Content starts
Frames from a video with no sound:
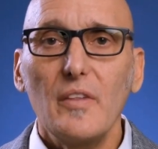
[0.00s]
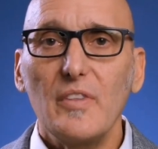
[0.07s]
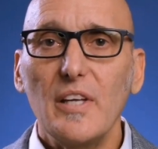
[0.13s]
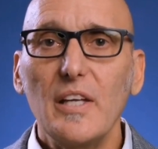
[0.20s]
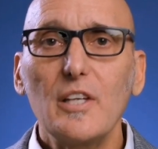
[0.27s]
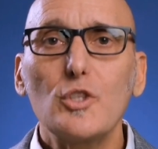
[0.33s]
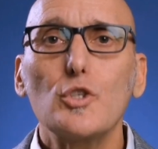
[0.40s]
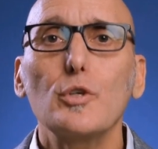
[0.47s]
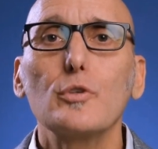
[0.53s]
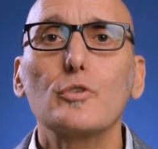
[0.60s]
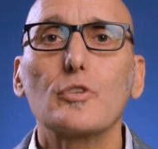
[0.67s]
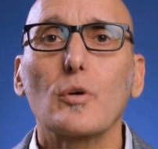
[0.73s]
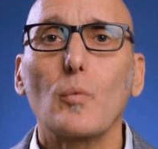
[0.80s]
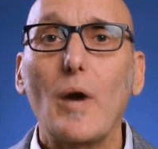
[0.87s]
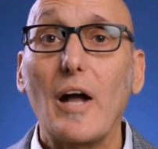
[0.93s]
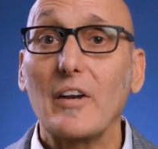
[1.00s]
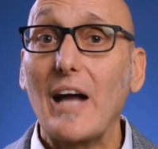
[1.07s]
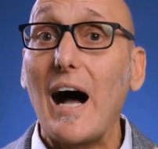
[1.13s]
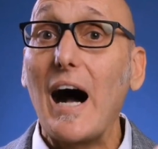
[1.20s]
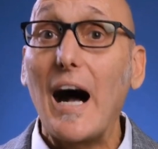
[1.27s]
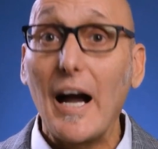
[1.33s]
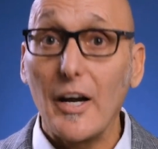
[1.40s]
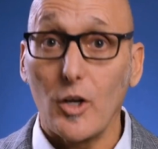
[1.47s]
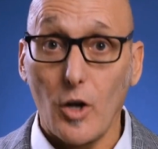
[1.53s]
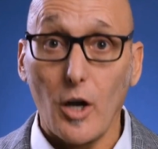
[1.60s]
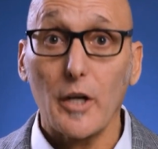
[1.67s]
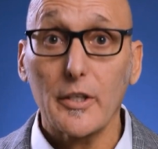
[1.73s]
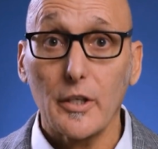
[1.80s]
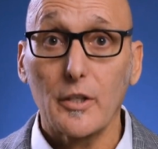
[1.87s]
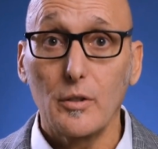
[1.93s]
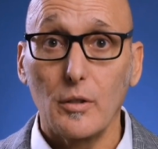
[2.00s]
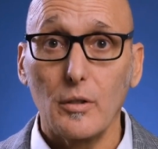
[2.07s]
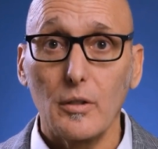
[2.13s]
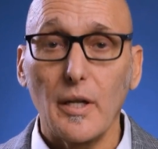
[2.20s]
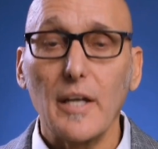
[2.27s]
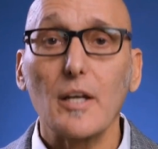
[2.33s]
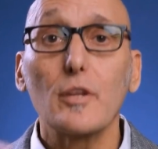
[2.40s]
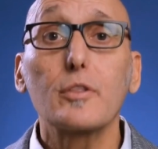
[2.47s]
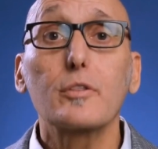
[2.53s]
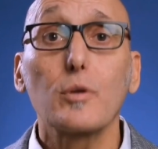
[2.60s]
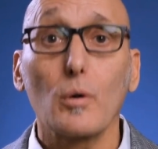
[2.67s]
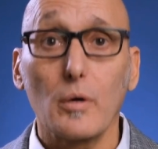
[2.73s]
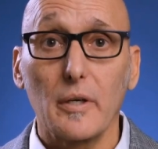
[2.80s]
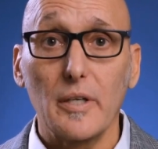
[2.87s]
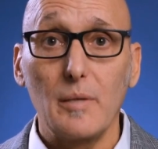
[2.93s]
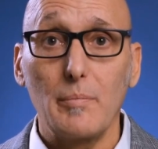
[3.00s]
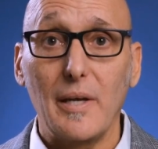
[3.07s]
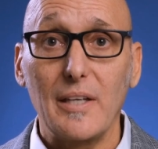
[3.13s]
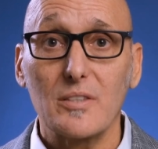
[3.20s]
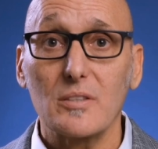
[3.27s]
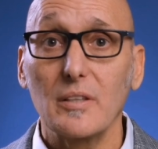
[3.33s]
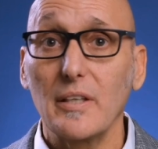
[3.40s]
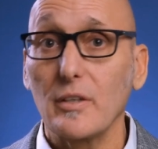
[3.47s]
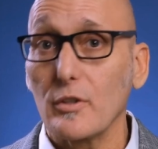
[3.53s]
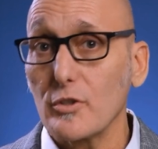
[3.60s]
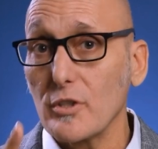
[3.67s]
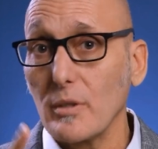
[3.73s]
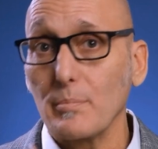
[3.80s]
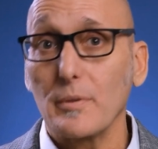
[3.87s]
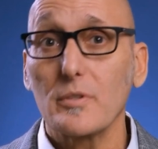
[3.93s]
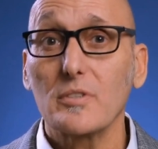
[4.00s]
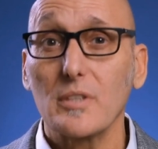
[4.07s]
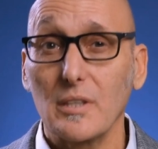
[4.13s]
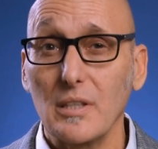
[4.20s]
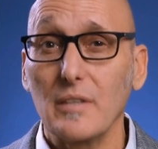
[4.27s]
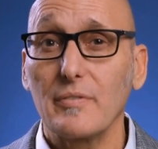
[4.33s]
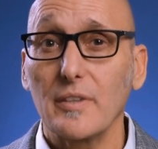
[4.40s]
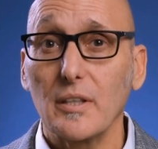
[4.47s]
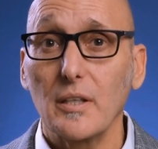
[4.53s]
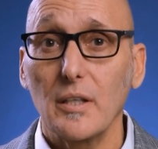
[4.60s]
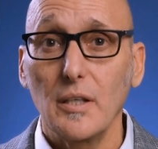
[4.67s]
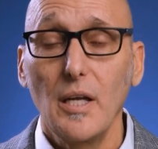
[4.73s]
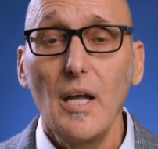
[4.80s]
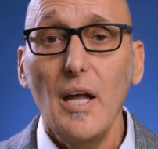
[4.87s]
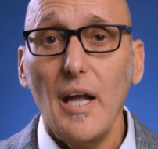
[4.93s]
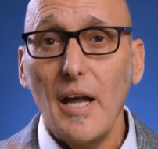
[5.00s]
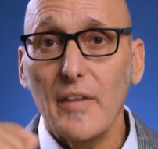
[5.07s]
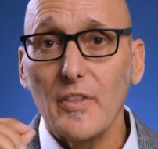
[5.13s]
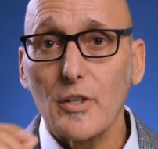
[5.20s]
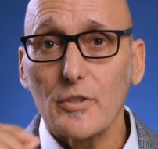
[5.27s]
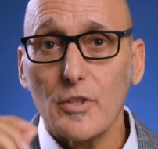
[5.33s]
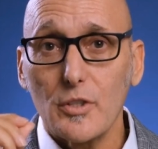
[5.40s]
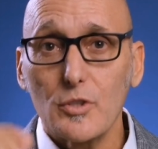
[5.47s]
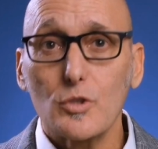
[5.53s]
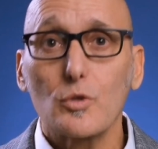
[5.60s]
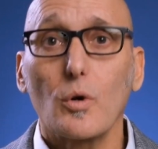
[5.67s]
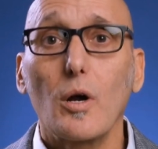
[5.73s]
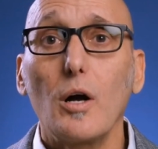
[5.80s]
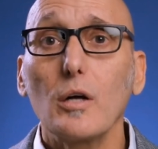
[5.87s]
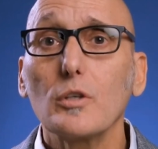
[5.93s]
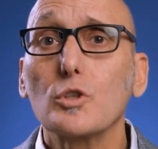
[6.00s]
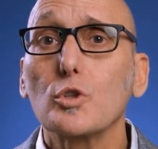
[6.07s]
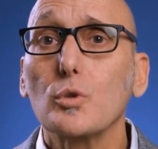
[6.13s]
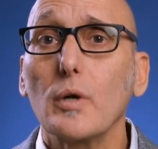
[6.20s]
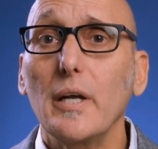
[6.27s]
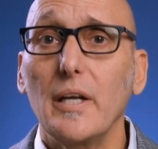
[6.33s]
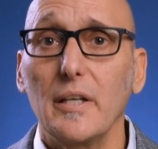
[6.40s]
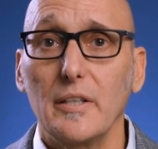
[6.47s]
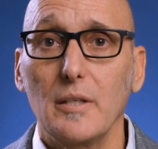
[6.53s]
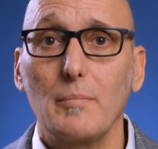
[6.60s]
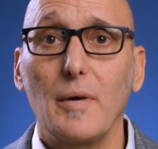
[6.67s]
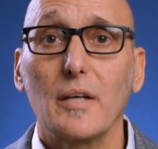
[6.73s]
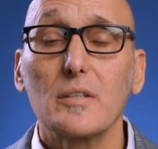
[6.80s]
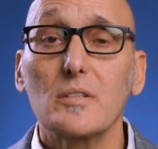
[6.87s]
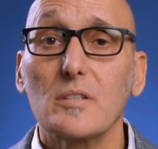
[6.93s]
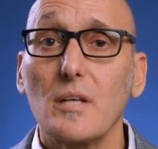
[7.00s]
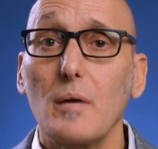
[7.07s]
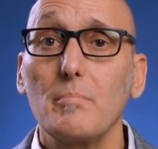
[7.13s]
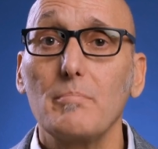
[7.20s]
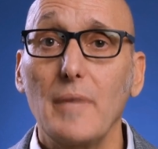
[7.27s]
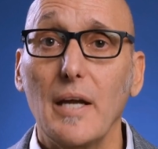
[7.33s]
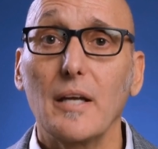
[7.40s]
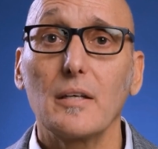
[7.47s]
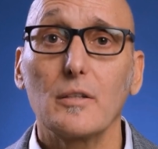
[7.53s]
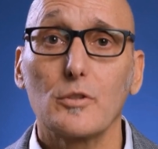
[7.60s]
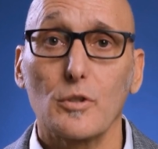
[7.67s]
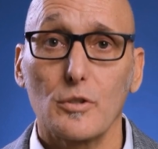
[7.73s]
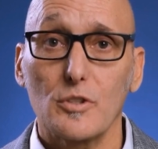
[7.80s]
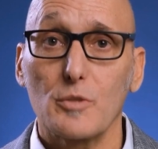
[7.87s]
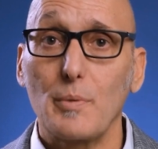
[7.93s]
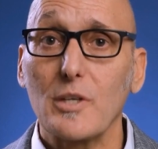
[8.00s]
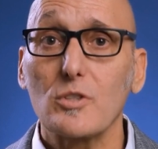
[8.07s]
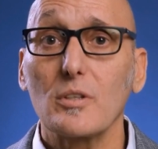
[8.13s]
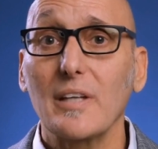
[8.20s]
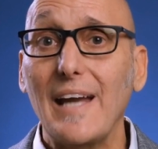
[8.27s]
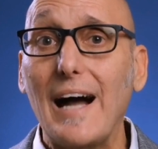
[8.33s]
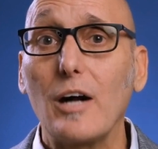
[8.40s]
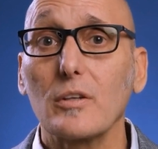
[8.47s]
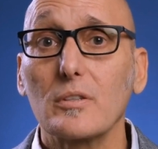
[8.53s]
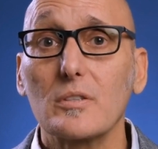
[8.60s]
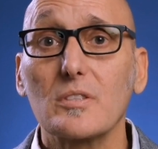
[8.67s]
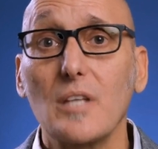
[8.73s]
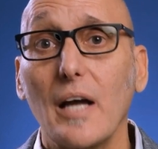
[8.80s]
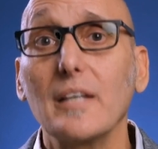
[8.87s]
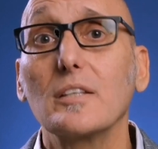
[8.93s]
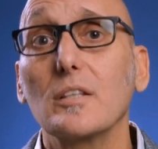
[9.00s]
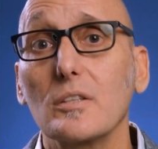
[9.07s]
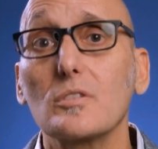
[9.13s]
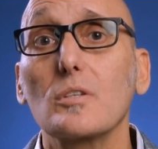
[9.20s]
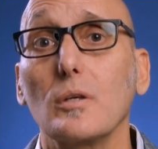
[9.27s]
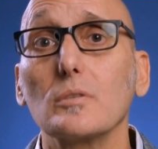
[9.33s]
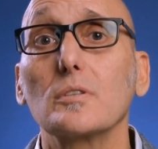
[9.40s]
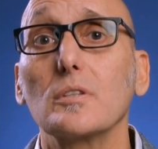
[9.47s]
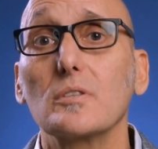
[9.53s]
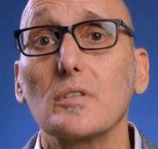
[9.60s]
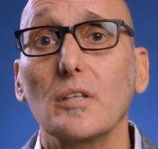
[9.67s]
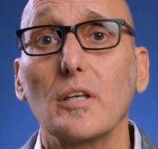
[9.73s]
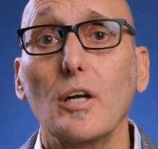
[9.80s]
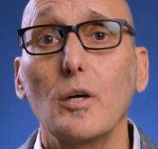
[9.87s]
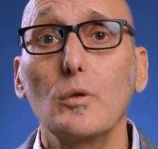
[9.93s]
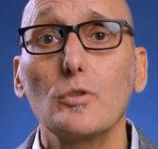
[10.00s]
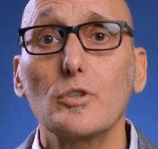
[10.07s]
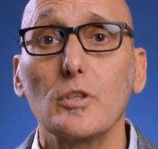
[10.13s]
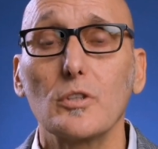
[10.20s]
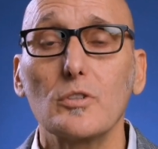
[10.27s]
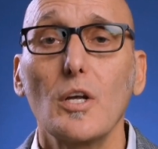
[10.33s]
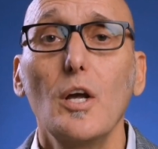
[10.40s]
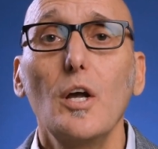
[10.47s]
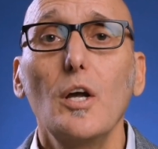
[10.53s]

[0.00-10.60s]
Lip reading: The issues around hierarchical and authority-based leadership are significant, and there's a strong trend among some managers, especially outside consultants and coaches,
Content ends
INSTRUCTIONS FOR THE TASK
When a record holds a picture, leave that picture out; copy the rest verbatim.

THE COMPLETED TASK
Frames from a video with no sound:
[0.00s]
[0.07s]
[0.13s]
[0.20s]
[0.27s]
[0.33s]
[0.40s]
[0.47s]
[0.53s]
[0.60s]
[0.67s]
[0.73s]
[0.80s]
[0.87s]
[0.93s]
[1.00s]
[1.07s]
[1.13s]
[1.20s]
[1.27s]
[1.33s]
[1.40s]
[1.47s]
[1.53s]
[1.60s]
[1.67s]
[1.73s]
[1.80s]
[1.87s]
[1.93s]
[2.00s]
[2.07s]
[2.13s]
[2.20s]
[2.27s]
[2.33s]
[2.40s]
[2.47s]
[2.53s]
[2.60s]
[2.67s]
[2.73s]
[2.80s]
[2.87s]
[2.93s]
[3.00s]
[3.07s]
[3.13s]
[3.20s]
[3.27s]
[3.33s]
[3.40s]
[3.47s]
[3.53s]
[3.60s]
[3.67s]
[3.73s]
[3.80s]
[3.87s]
[3.93s]
[4.00s]
[4.07s]
[4.13s]
[4.20s]
[4.27s]
[4.33s]
[4.40s]
[4.47s]
[4.53s]
[4.60s]
[4.67s]
[4.73s]
[4.80s]
[4.87s]
[4.93s]
[5.00s]
[5.07s]
[5.13s]
[5.20s]
[5.27s]
[5.33s]
[5.40s]
[5.47s]
[5.53s]
[5.60s]
[5.67s]
[5.73s]
[5.80s]
[5.87s]
[5.93s]
[6.00s]
[6.07s]
[6.13s]
[6.20s]
[6.27s]
[6.33s]
[6.40s]
[6.47s]
[6.53s]
[6.60s]
[6.67s]
[6.73s]
[6.80s]
[6.87s]
[6.93s]
[7.00s]
[7.07s]
[7.13s]
[7.20s]
[7.27s]
[7.33s]
[7.40s]
[7.47s]
[7.53s]
[7.60s]
[7.67s]
[7.73s]
[7.80s]
[7.87s]
[7.93s]
[8.00s]
[8.07s]
[8.13s]
[8.20s]
[8.27s]
[8.33s]
[8.40s]
[8.47s]
[8.53s]
[8.60s]
[8.67s]
[8.73s]
[8.80s]
[8.87s]
[8.93s]
[9.00s]
[9.07s]
[9.13s]
[9.20s]
[9.27s]
[9.33s]
[9.40s]
[9.47s]
[9.53s]
[9.60s]
[9.67s]
[9.73s]
[9.80s]
[9.87s]
[9.93s]
[10.00s]
[10.07s]
[10.13s]
[10.20s]
[10.27s]
[10.33s]
[10.40s]
[10.47s]
[10.53s]

[0.00-10.60s]
Lip reading: The issues around hierarchical and authority-based leadership are significant, and there's a strong trend among some managers, especially outside consultants and coaches,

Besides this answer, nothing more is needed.